• **DESCRIPTION OF THE TASK**
Copy every record verbatim. Leave the pictures out.

• **INPUT DATA**
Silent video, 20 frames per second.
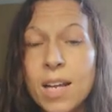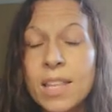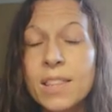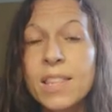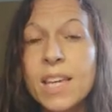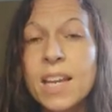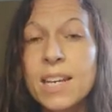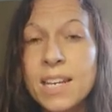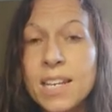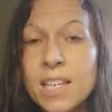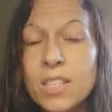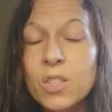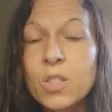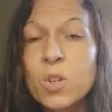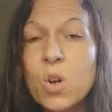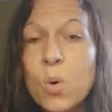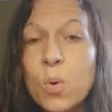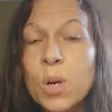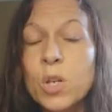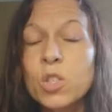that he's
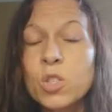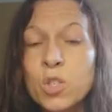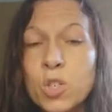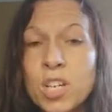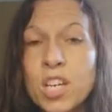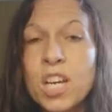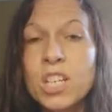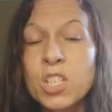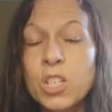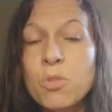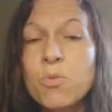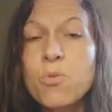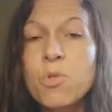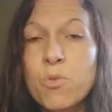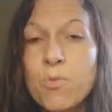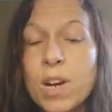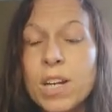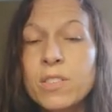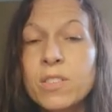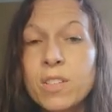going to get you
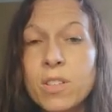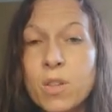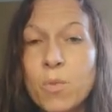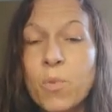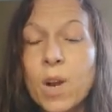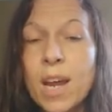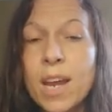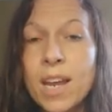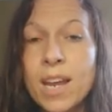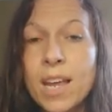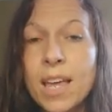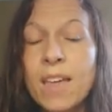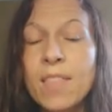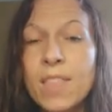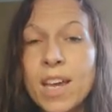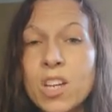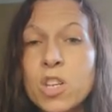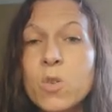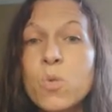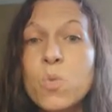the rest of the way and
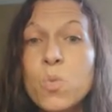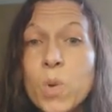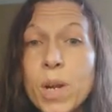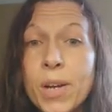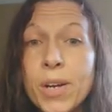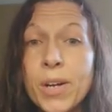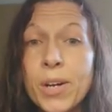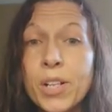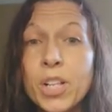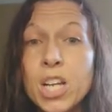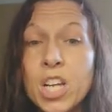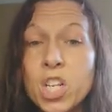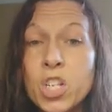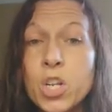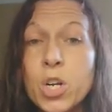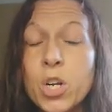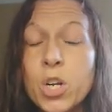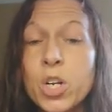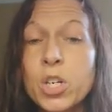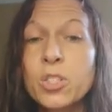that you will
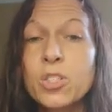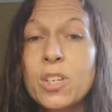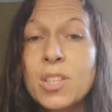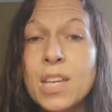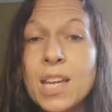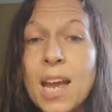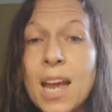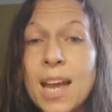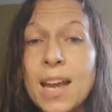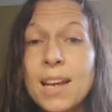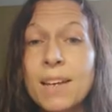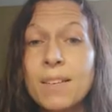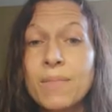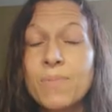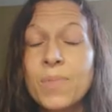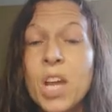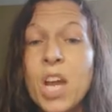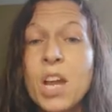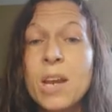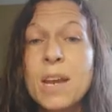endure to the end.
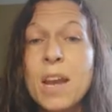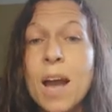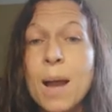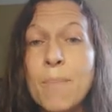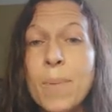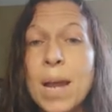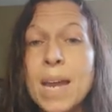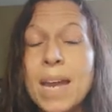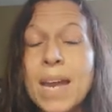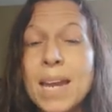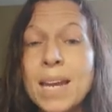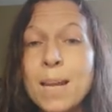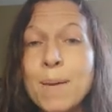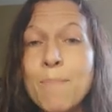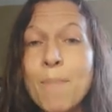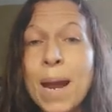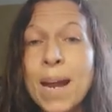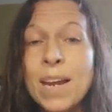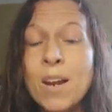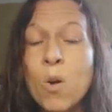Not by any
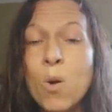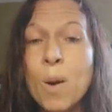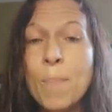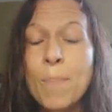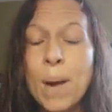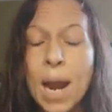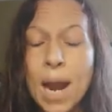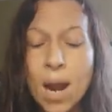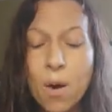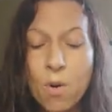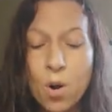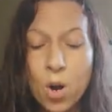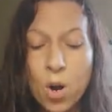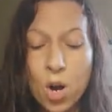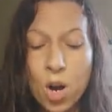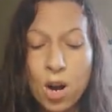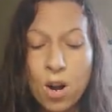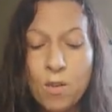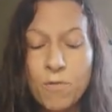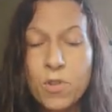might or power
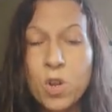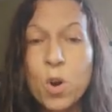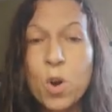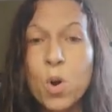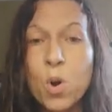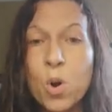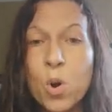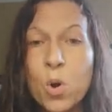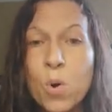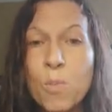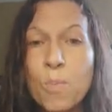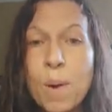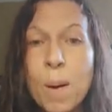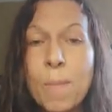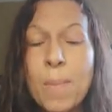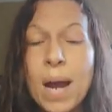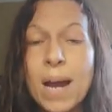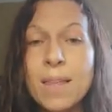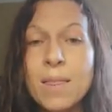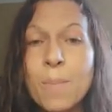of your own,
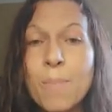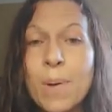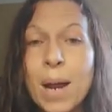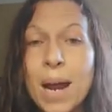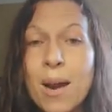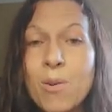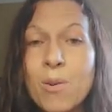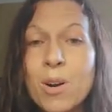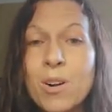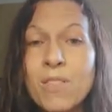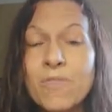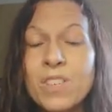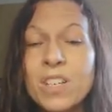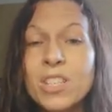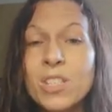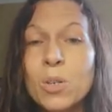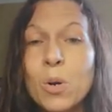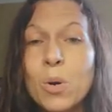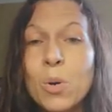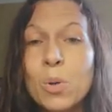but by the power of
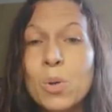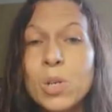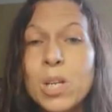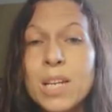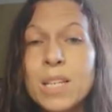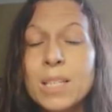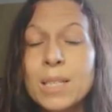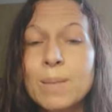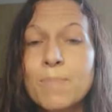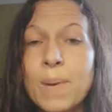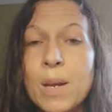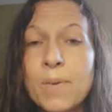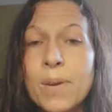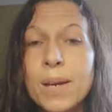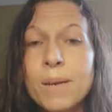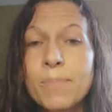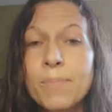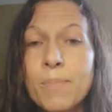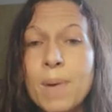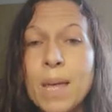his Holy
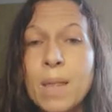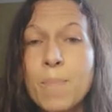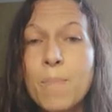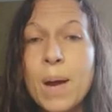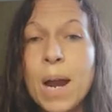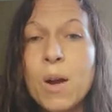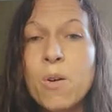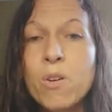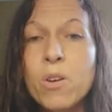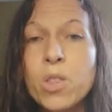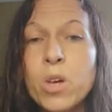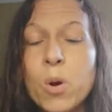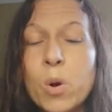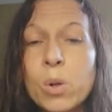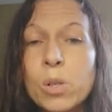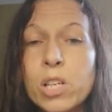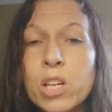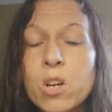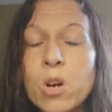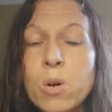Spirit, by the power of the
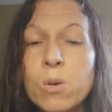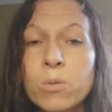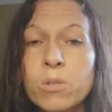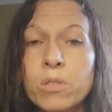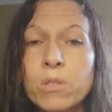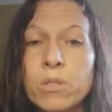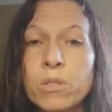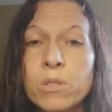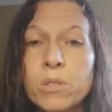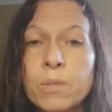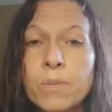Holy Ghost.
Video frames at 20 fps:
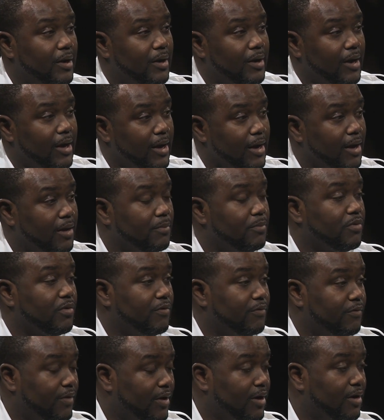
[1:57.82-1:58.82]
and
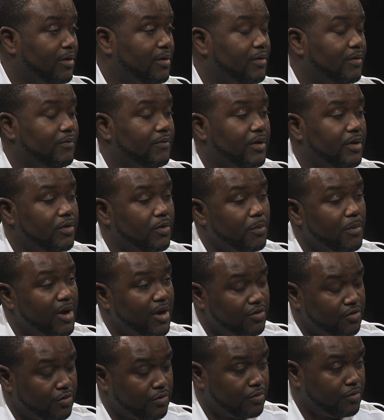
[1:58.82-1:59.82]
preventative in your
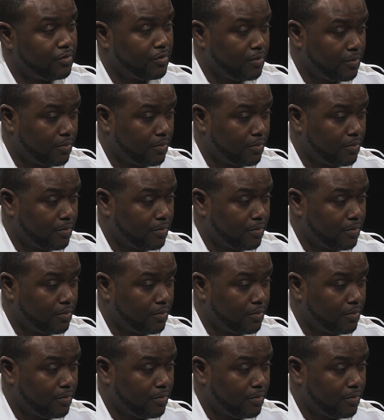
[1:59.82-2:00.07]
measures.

• **YOUR RESPONSE**
Silent video, 20 frames per second.
that he's
going to get you
the rest of the way and
that you will
endure to the end.
Not by any
might or power
of your own,
but by the power of
his Holy
Spirit, by the power of the
Holy Ghost.
Video frames at 20 fps:
[1:57.82-1:58.82]
and
[1:58.82-1:59.82]
preventative in your
[1:59.82-2:00.07]
measures.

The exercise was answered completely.